Re: [PATCH 1/2] printk/panic: Access the main printk log in panic() only when safe

From: Petr Mladek <pmladek@suse.com>
To: Sergey Senozhatsky <sergey.senozhatsky.work@gmail.com>
Cc: Konstantin Khlebnikov <koct9i@gmail.com>,
	Sergey Senozhatsky <sergey.senozhatsky@gmail.com>,
	Steven Rostedt <rostedt@goodmis.org>,
	Peter Zijlstra <peterz@infradead.org>,
	x86@kernel.org, John Ogness <john.ogness@linutronix.de>,
	Thomas Gleixner <tglx@linutronix.de>,
	Andrew Morton <akpm@linux-foundation.org>,
	Petr Tesarik <ptesarik@suse.cz>,
	linux-kernel@vger.kernel.org
Subject: Re: [PATCH 1/2] printk/panic: Access the main printk log in panic() only when safe
Date: Wed, 24 Jul 2019 14:27:11 +0200	[thread overview]
Message-ID: <20190724122711.qquevkcuge24bhdd@pathway.suse.cz> (raw)
In-Reply-To: <20190723031340.GA19463@jagdpanzerIV>

On Tue 2019-07-23 12:13:40, Sergey Senozhatsky wrote:
> On (07/19/19 14:57), Petr Mladek wrote:
> > But there is one more scenario 3:
> 
> Yes!
> 
> >   - we have CPUB which loops or is deadlocked in IRQ context
> > 
> >   - we have CPUA which panic()-s the system, but can't bring CPUB down,
> >     so logbuf_lock might be takes and release from time to time
> >     by CPUB
> 
> Great!
> 
> This is the only case when we actually need to pay attention to
> num_online_cpus(), because there is an active logbuf_lock owner;
> in any other case we can unconditionally re-init printk() locks.
> 
> But there is more to it.
> 
> Note, that the problem in scenario 3 is bigger than just logbuf_lock.
> Regardless of logbuf implementation we will not be able to panic()
> the system.
> 
> If we have a never ending source of printk() messages, coming from
> misbehaving CPU which stuck in printing loop in IRQ context, then
> flush_on_panic() will never end or kmsg dump will never stop, etc.

Yes.

> We need to cut off misbehaving CPUs. Panic CPU waits (for up to 1
> second?) in smp_send_stop() for secondary CPUs to die, if some
> secondary CPUs are still chatty after that then most likely those
> CPUs don't have anything good to say, just a pointless flood of same
> messages over and over again; which, however, will not let panic
> CPU to proceed.

Makes sense.

> And this is where the idea of "disconnecting" those CPUs from main
> logbuf come from.
> 
> So what we can do:
> - smp_send_stop()
> - disconnect all-but-self from logbuf (via printk-safe)
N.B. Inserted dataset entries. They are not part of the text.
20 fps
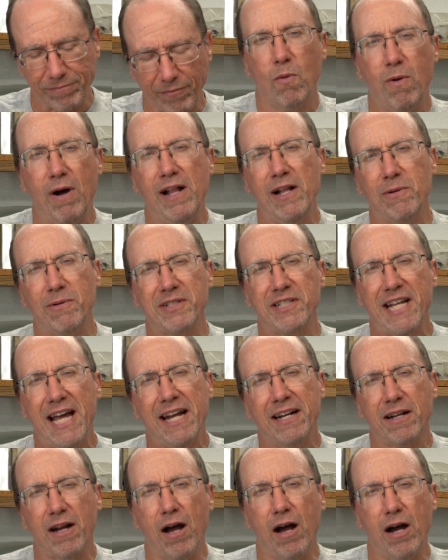While I was
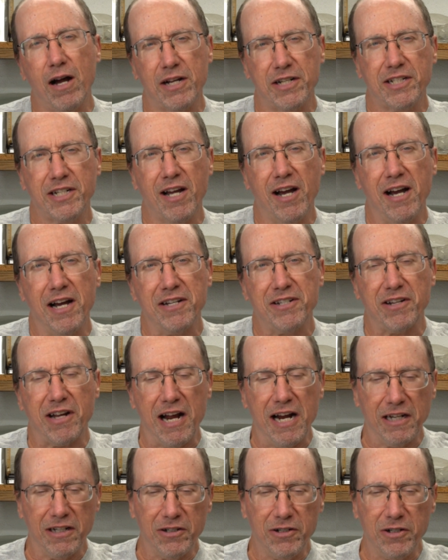at Oshkosh,
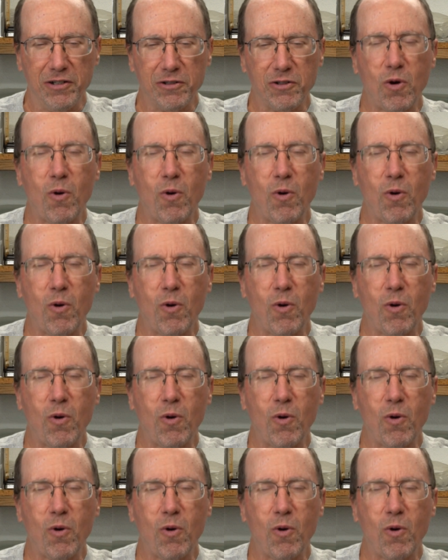I learned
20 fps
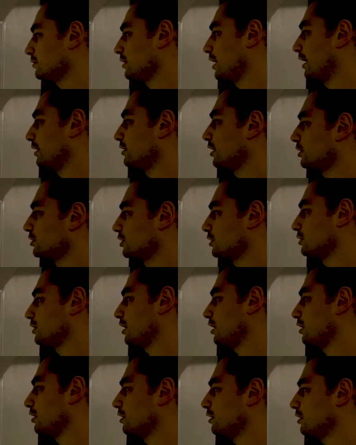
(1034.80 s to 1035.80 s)
Can't touch this
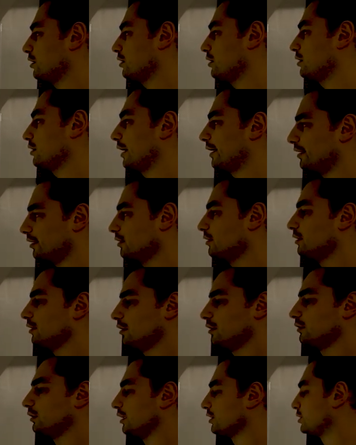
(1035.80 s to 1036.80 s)
thing in it. Like
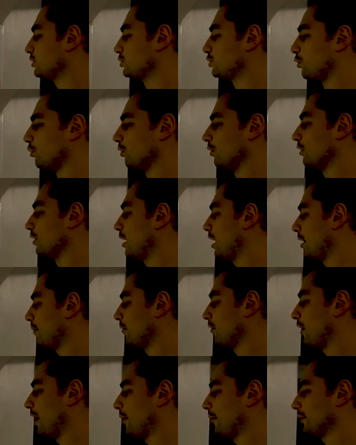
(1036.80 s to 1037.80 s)
this is cool. I'm
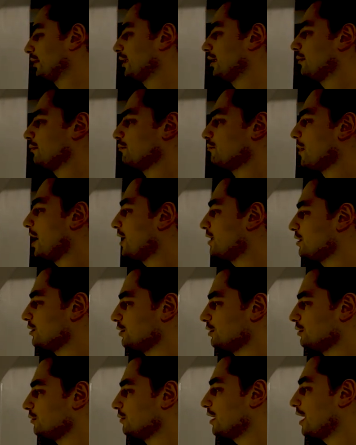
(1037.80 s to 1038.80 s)
all right with it.
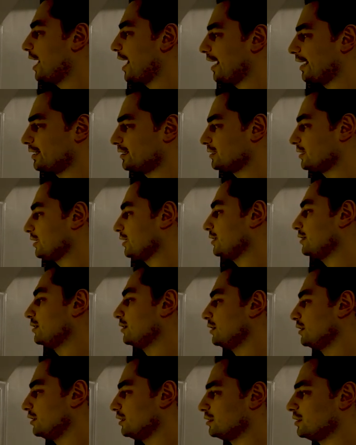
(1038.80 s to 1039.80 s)
Menu, exit,
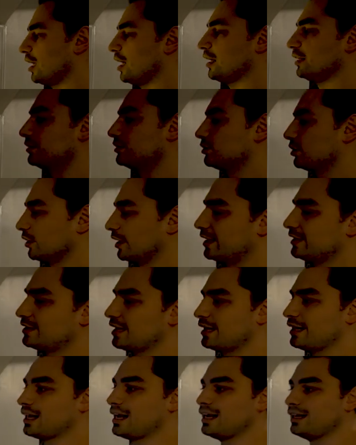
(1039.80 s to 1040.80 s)
done. So like I
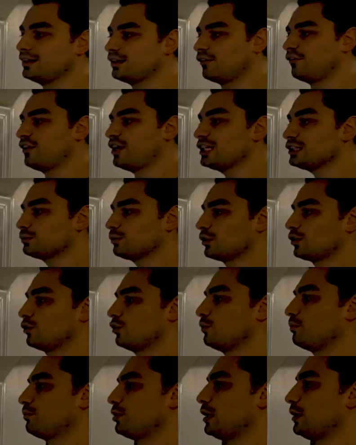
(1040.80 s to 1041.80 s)
said, in the Facebook
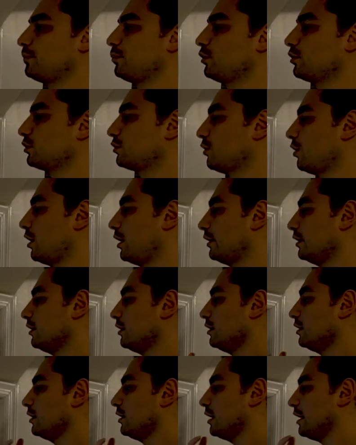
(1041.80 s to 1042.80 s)
group, people thought
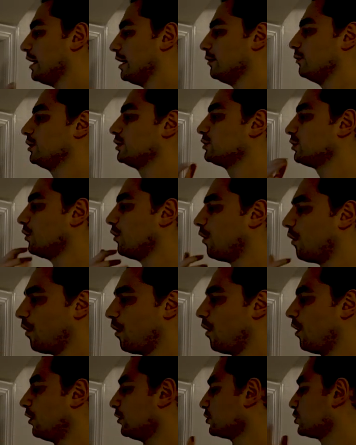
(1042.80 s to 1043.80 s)
it was
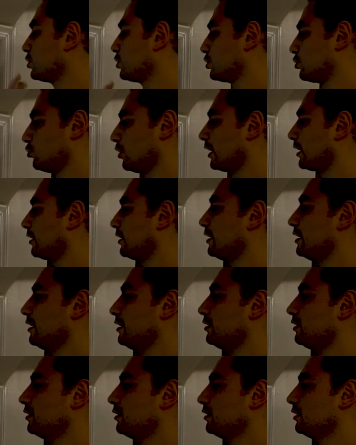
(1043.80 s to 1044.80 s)
all
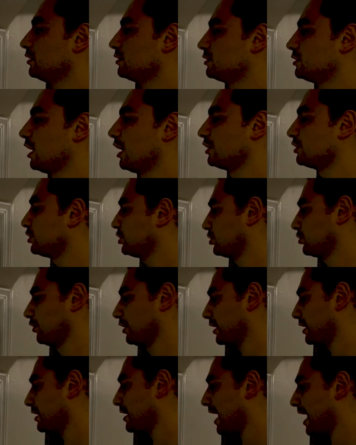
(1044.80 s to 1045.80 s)
strictly
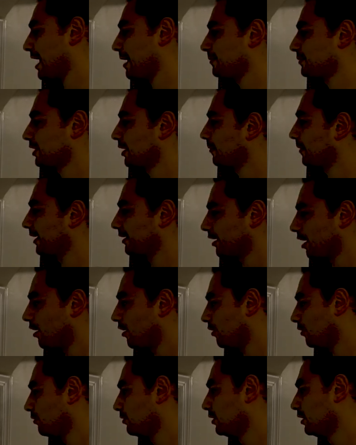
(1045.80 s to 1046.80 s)
touchscreen games. And I'm like,
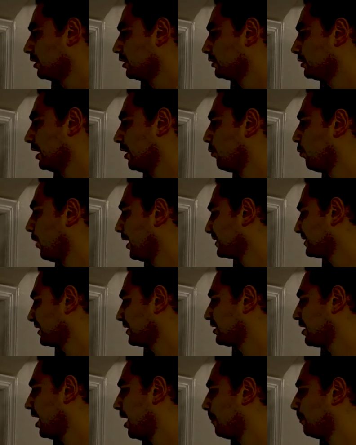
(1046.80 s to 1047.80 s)
no, there was
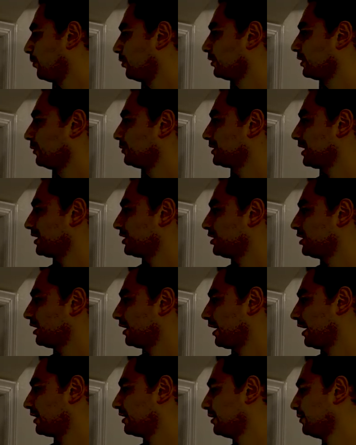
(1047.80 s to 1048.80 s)
a couple. There was actually
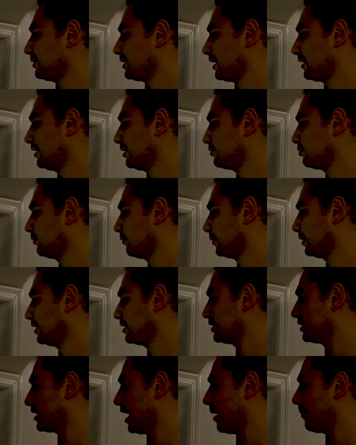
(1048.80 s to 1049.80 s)
like, I think it was like this one with the
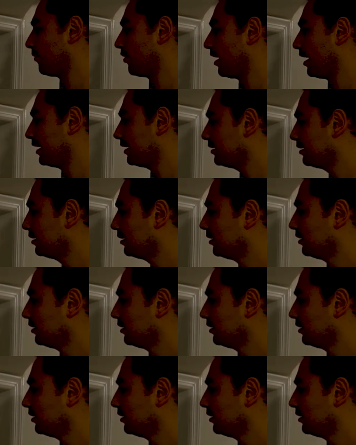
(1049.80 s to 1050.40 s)
Samurai.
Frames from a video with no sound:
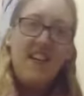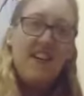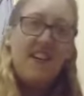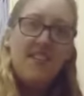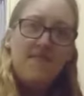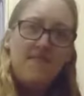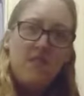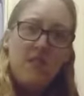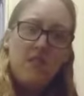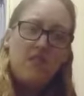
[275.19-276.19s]
I've
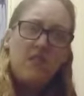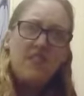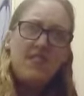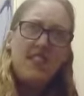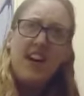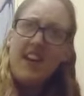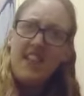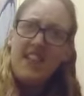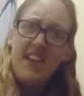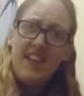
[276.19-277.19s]

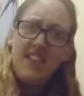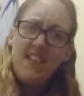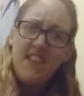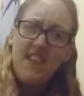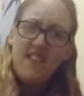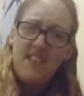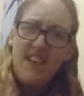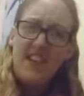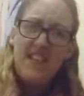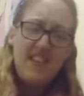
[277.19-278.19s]
decided,
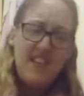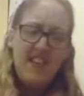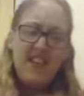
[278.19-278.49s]
decided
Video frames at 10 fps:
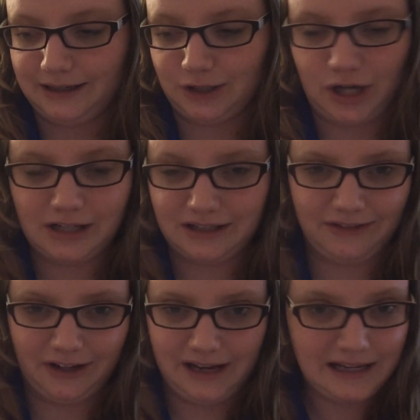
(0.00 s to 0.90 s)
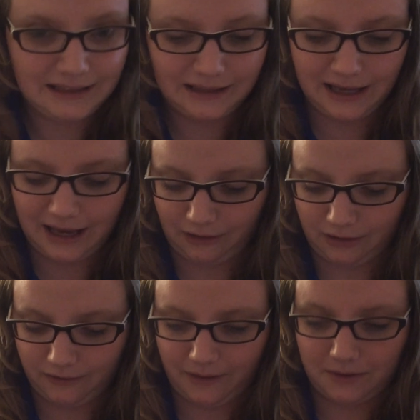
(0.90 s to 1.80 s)
change them very easily. I don't
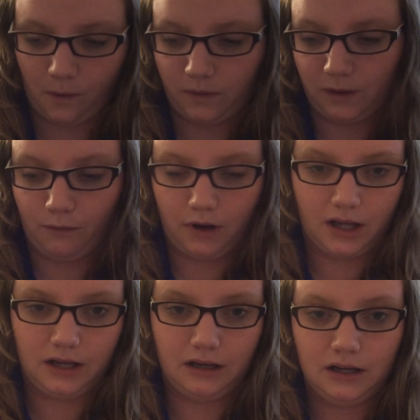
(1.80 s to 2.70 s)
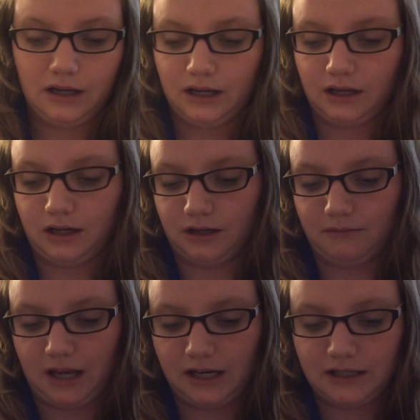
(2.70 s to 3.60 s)
know if I'm the only one.
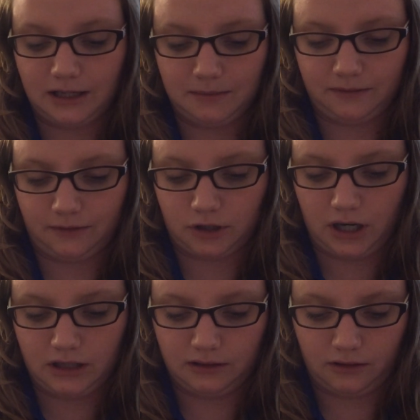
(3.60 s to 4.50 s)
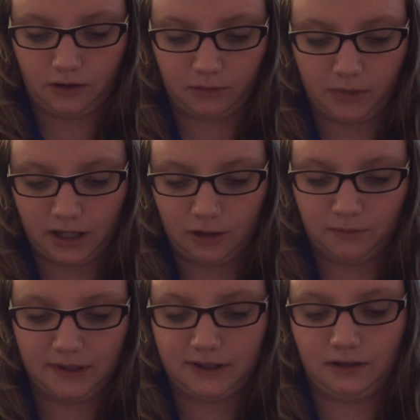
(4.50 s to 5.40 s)
Any tips for changing the hard body
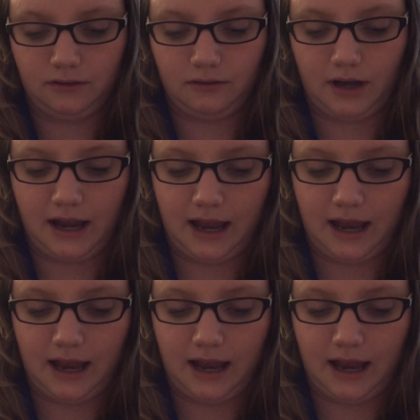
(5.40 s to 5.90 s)
Obitsu?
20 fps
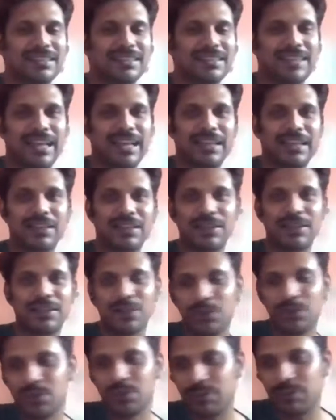thank
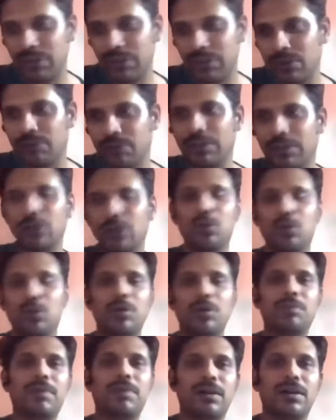you. We
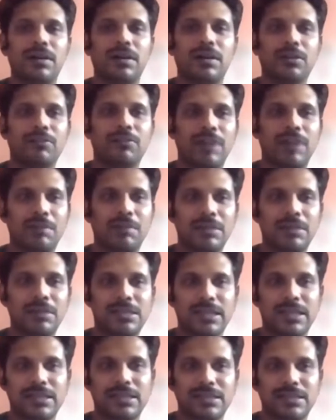hope your family
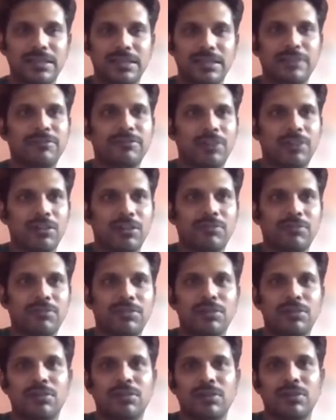stays safe. All of
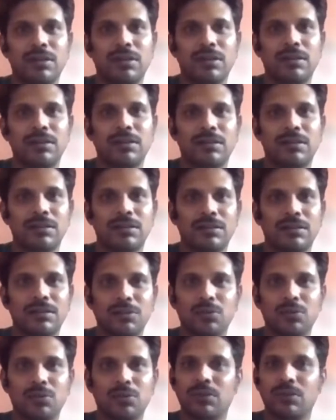you
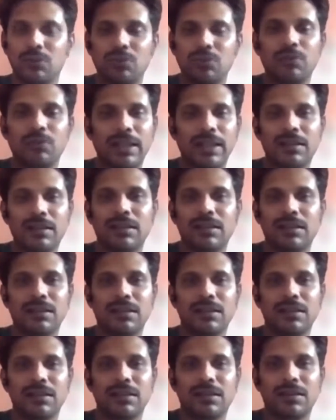do well,
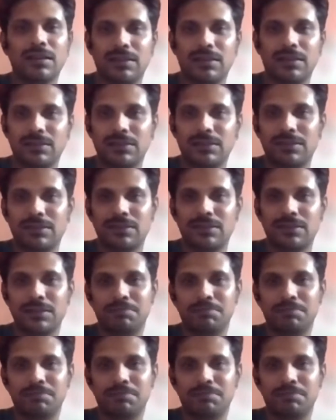and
printk_safe is not really necessary. As you wrote, nobody
is interested into messages from CPUs that are supposed
to be stopped.

It might be enough to set some global variable, for example,
with the CPU number that is calling panic() and is the only
one allowed to print messages from this point on.

It might even be used to force console lock owner to leave
the cycle immediately.

> - wait for 1 or 2 more extra seconds for secondary CPUs to leave
>   console_unlock() and to redirect printks to per-CPU buffers
> - after that we are sort of good-to-go: re-init printk locks
>   and do kmsg_dump, flush_on_panic().

Sounds good.

> Note, misbehaving CPUs will write to per-CPU buffers, they are not
> expected to be able to flush per-CPU buffers to the main logbuf. That
> will require enabled IRQs, which should deliver stop IPI. But we can
> do even more - just disable print_safe irq work on disconnect CPUs.
>
> So, shall we try one more time with the "disconnect" misbehaving CPUs
> approach? I can send an RFC patch.

IMHO, it will be acceptable only when it is reasonably simple and
straightforward. The panic() code is full of special hacks and
it is already complicated to follow all the twists.

Especially because this scenario came up from a theoretical
discussion. Note that my original, real bug report, was
with logbuf_lock NMI, enabled kdump notifiers, ...

Best Regards,
Petr